Rislov writes at home—always with pencil and paper while her sons are at school—and spent seven months on the first draft of “Rowdy Randy.”

The book, about a hell-raising horsefly named Randy, was published by Book Bridge Press in 2019. Randy is a cowgirl, who, much like Rislov’s own mother, exemplifies persistence and strength, stating, “I am the toughest cowgirl around.”

Rislov knew her way around horses and had watched her sister Carly compete in rodeo events, so she was able to capture Western culture in print. With its lively language and realistic animal art, “Rowdy Randy” is targeted to 5 to 10-year-olds, but adults will get a kick out of its ode to the West and depiction of animals native to Wyoming. Even the elusive jackalope makes an appearance. 

Rowdy Randy” sold over 6,000 copies and was selected by the Wyoming State Library for the 2021 Library of Congress National Book Festival “Discover Great Places Through Reading List.” This success prompted Rislov and Pullen to team up for “The Rowdy Randy Wild West Show,” which was published by Book Bridge Press in October 2022.

Marketing machine

After the launch of the second “Rowdy Randy” book, Rislov hired a puppeteer in New York City to create a costume for the Rowdy Randy character. When she visits schools, Rislov sometimes brings along a friend to wear the costume to further engage her young listeners. (Courtesy photo from Casey Rislov)

To promote her books, Rislov returns to her teaching roots. Until 2016, schools tapped state funding to buy students their own copies of the books Rislov read to them. After funding was cut, she asked local businesses to pick up the tab.

“When the books are handed out, I always tell the students, ‘You see, local businesses have bought you these books, as they know how important reading is. So believe your teachers when they say reading is important,’” said Rislov, noting that a third “Rowdy Randy” book is in the works.

With the publication of “The Rowdy Randy Wild West Show,” Rislov has upped the performance element to her visits, often donning a cowboy hat and other gear to bring a touch of the Wild West to the classroom. On occasion, she also brings a sidekick outfitted in a full Rowdy Randy costume. 

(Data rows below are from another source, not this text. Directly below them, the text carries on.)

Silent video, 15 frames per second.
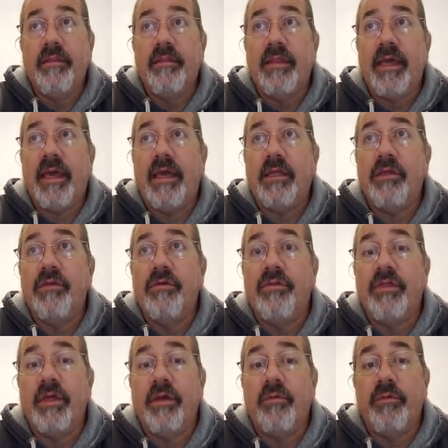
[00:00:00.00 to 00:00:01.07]
that you
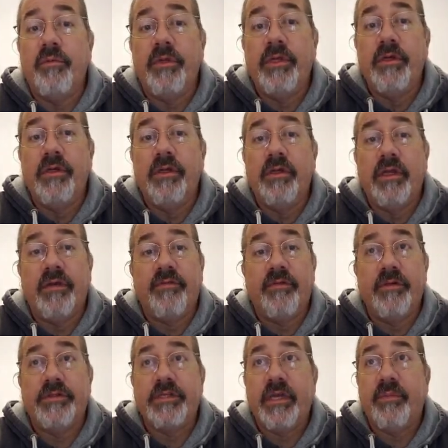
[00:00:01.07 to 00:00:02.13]
think would be good, like for
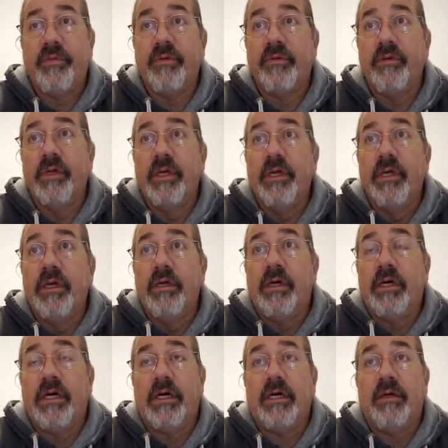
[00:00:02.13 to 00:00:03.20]
example,
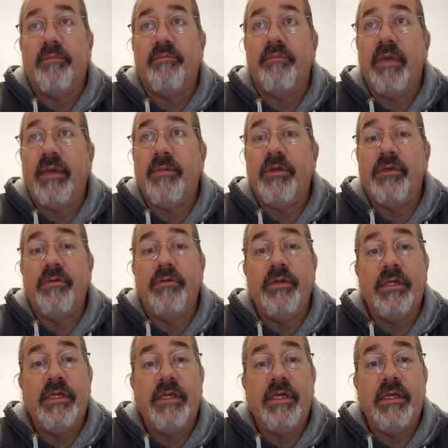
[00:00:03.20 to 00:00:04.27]
maybe you
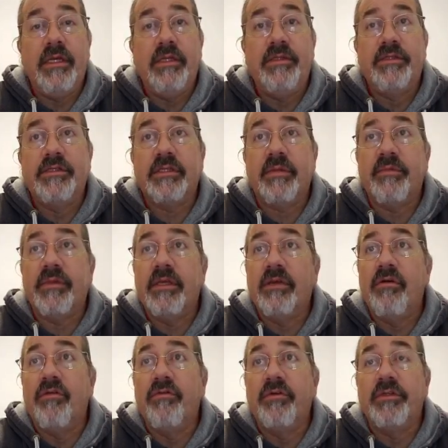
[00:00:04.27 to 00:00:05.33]
need something
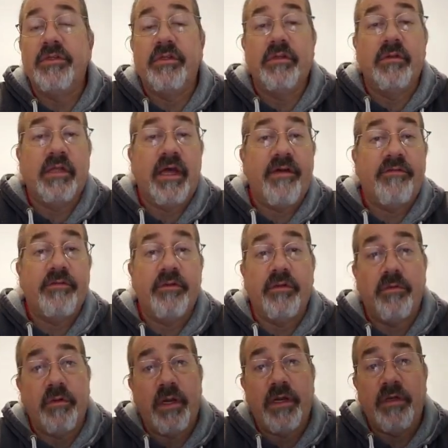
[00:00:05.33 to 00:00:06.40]
over to the left or the
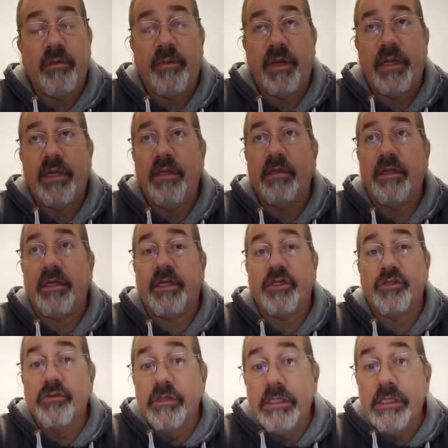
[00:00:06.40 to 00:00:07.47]
right of your painting, like a
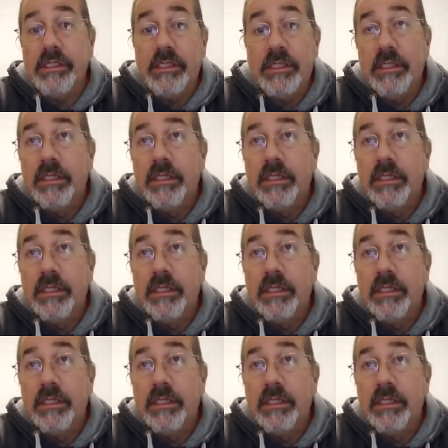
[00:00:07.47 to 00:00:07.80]
tree.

Miranda Berdahl, the current owner of Wind City Books, is impressed with how Rislov connects with her fans.  During book signings at Wind City, “Casey is always over-the-top kind, accommodating the kids in any way she can,” Berdahl said. 

And what do her own rowdy rascals—Alex, 13, and Asher, 10—think of Rislov’s books? “They love Randy’s big personality, and of course, all the animals,” said Rislov, adding that her husband, Chris — owner of Fairground Homes in Casper — reads early drafts and helps brainstorm ideas.  

In addition to the “Rowdy Randy” series, Rislov collaborated with Wyoming photographer Ron Hayes for “Let Me Tell You About My Mom,” a children’s picture book that will be released on Feb. 23 by Book Bridge Press. It introduces young readers to mama animals (and their babies) that are indigenous to the West and prairie regions of the United States.

Rislov’s main goal for her books is “to leave important messages behind and support schools and libraries by reminding kids that reading and writing [are] creative and fun.”

What advice would Rislov give to aspiring authors? Believe in the story they have to tell. “Even if you have a similar story or idea, or you think it has been done before, your viewpoint is different, making it your own special story,” she said. 

And in the words of Rowdy Randy: “Act big and dare to be mighty.”